Terminator incombe, che facciamo delle province condannate?


L’Aquila – Lunedì mattina, domani, dal presidente Chiodi si incontreranno tutti gli attori della commedia in atto sulle province: presidenti, sindaci, parlamentari e altri. Li ha convocati Chiodi, in vista della consegna al CAL (comitato autonomie locali) di una patata bollente di quelle capaci di spellare le mani. Ma una patata che, per forza, tutti dovranno tenere in mano, magari palleggiandola goffamente per non bruciacchiarsi. Nessuno è esente dal versare il contributo: sindaci, presidenti delle province, politici, amministratori, e naturalmente parlamentari abruzzesi.
Che ne facciamo di queste province? Di tutto, meno che una cosa: lasciarle come e quante sono, cioè quattro, in un Abruzzetto di appena 1,2 milioni di abitanti (meno di mezza Roma), che appena qualche anno fa ardiva persino strepitare per averne altre, di province. Aspiranti convinte erano Avezzano e Sulmona, ma non disdegnavano l’idea Vasto e Lanciano, mentre Giulianova covava sotto la cenere un’antica idea, svincolarsi dalla ingombrante preponderanza di Teramo. Mai digerita.

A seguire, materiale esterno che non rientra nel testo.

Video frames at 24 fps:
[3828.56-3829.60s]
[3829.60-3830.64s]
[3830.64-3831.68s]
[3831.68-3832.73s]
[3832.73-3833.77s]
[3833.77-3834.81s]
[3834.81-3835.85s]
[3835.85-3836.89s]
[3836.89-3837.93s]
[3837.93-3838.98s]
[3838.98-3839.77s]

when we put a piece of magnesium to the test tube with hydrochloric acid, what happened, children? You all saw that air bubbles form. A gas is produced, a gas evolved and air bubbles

Qua e là in questa Italia illogica, servile, politicante fino nei precordi, di province nuove se ne fecero, e anche parecchie. Alcune più che giustificate (Rimini, 150.000 abitanti, sottostava alla vicina e sbiadita Forlì…), altre assolutamente strumentali per un potere che credeva di poter vivere da nababbo a tempo indeterminato. Pensiamo all’Ogliastra, o a Fermo… Poi tutto cambiò, lo spread ci travolse, l’Europa ci contò anche i peli, finimmo in rovina e qualcuno urlò: aboliamo le province! Altro che farne di nuove…

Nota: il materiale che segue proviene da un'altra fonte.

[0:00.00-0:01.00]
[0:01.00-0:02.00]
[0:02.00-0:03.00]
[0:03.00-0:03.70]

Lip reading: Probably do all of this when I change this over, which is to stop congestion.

Siamo a questo punto della storia. L’Abruzzo deve pagare il suo conto: Pescara e Teramo non hanno i numeri. A dire il vero nemmeno L’Aquila, che però è capoluogo di Regione: li ha solo Chieti. Che vogliamo fare? Cancellare Pescara, cancellare Teramo inglobandola a Pescara, azzerare Chieti e fare di Pescara una piccola capitale adriatica? Un subbuglio, un buio nel quale si accendono luci e lampeggi minacciosi, grida fiere tipo “mai con Chieti”, oppure “mai con L’Aquila”. Una confusione sovrana, in cui, è ovvio, per ora predominano campanilismi e ferme affermazioni da gladio romano. Negli ultimi giorni pare farsi strada l’idea di un territorio Teramo-Pescara, con capoluogo (manco a dirlo) Pescara. Ne parlammo per primi il mese scorso, e partorimmo anche un nome: Tercara. Ma a pensarci anche Pestera potrebbe andare. Purchè sia chiaro, ribadiscono a Pescara, che qui stia il capoluogo.
E Teramo? “A sparire non ci stiamo” bofonchiano. “E con L’Aquila non andiamo”, aggiungono.

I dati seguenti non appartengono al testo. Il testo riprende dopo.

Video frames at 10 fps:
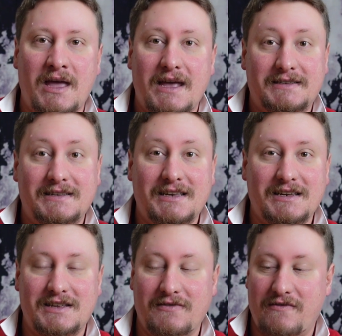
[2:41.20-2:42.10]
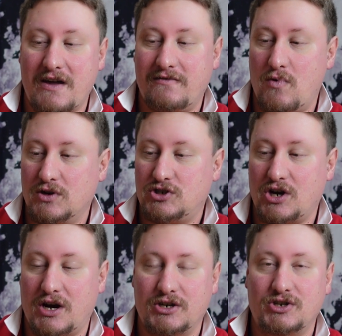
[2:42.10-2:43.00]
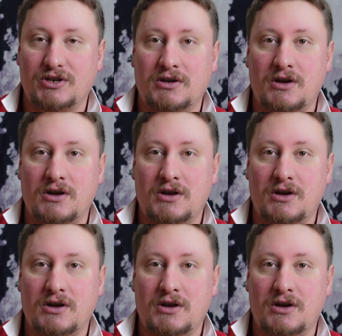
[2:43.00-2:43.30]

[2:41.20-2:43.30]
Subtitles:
It's a 65-watt charger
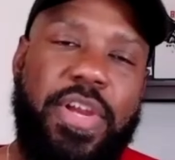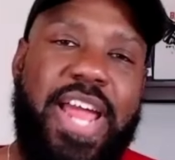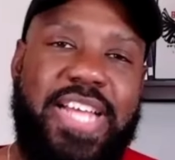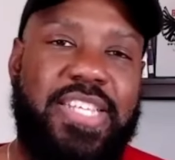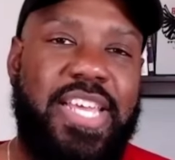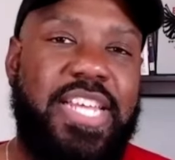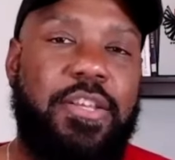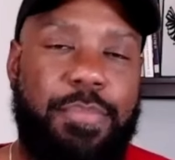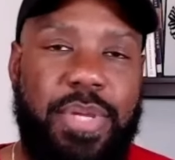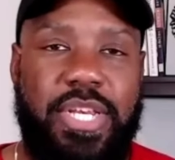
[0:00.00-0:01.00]
figure as an
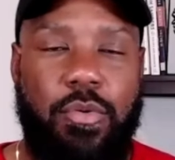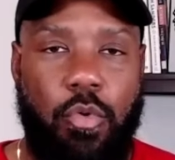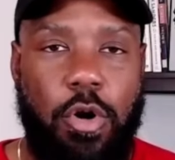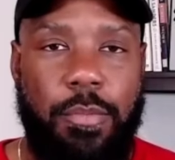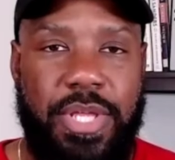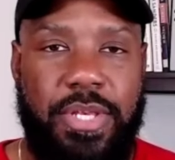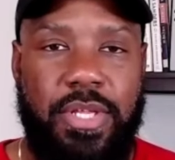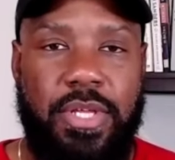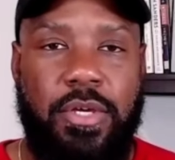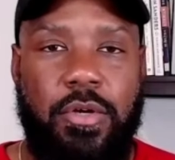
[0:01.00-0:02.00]
independent woman
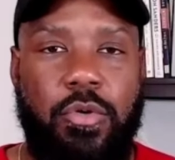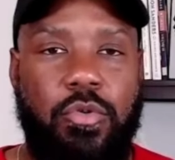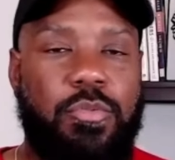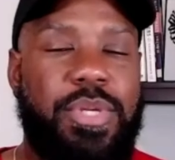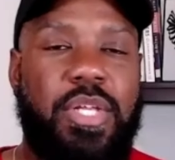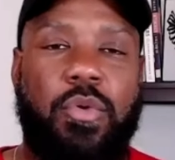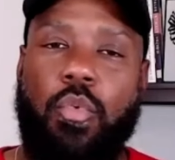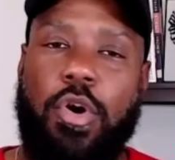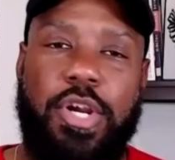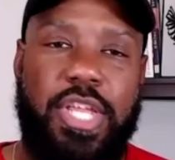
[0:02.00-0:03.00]
who's been
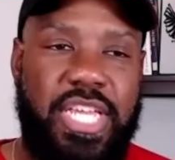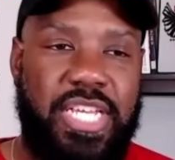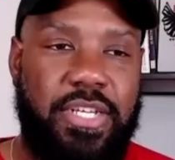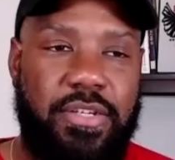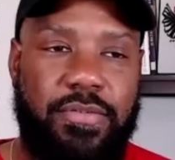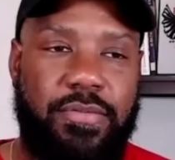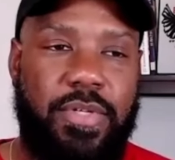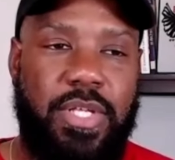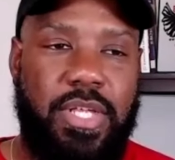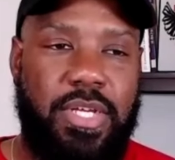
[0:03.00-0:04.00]
working,
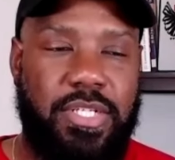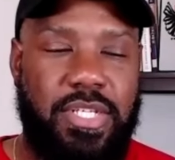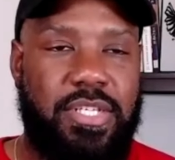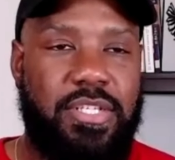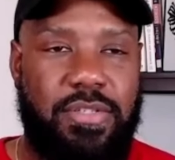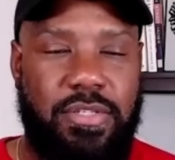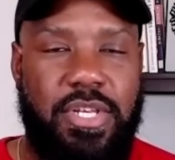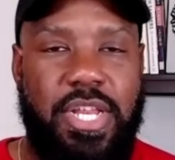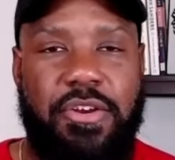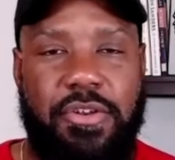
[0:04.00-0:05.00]
because this is the
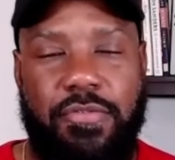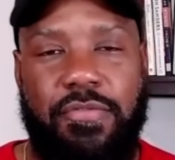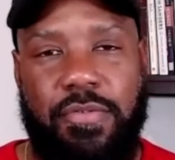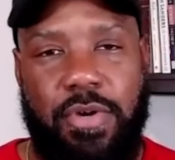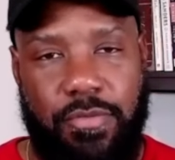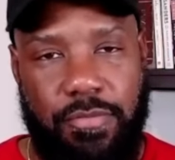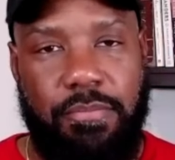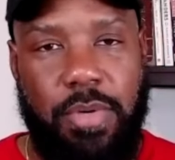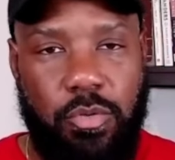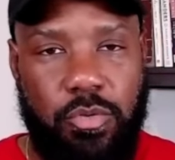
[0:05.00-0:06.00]
narrative of
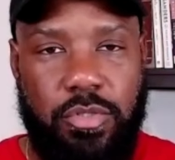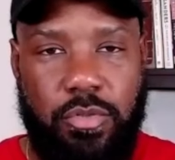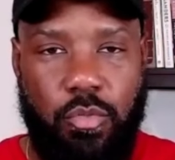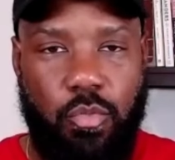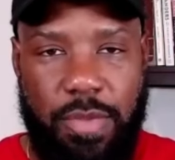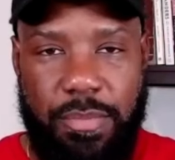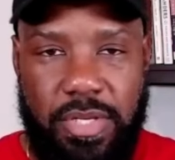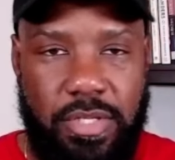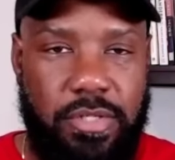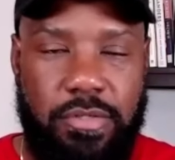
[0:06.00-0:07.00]
most women,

Delle decisioni però bisogna prenderle subito, perchè la riunione del CAL è imminente e comunque per settembre ogni regione dovrà aver deciso il proprio assetto. E una cosa è certa: più della metà delle attuali province italiane spariranno. Insieme con le loro questure e prefetture e con le sedi provinciali di molti uffici oggi esistenti. Una falciata bestiale. Ma forse arrivarci sarà meno semplice di quanto Monti e i suoi Terminator di lusso immaginano. Nessuno si lascerà amputare senza reagire, e dove si potrebbe finire nessuno lo sa. Molti cominciano a preoccuparsi davvero.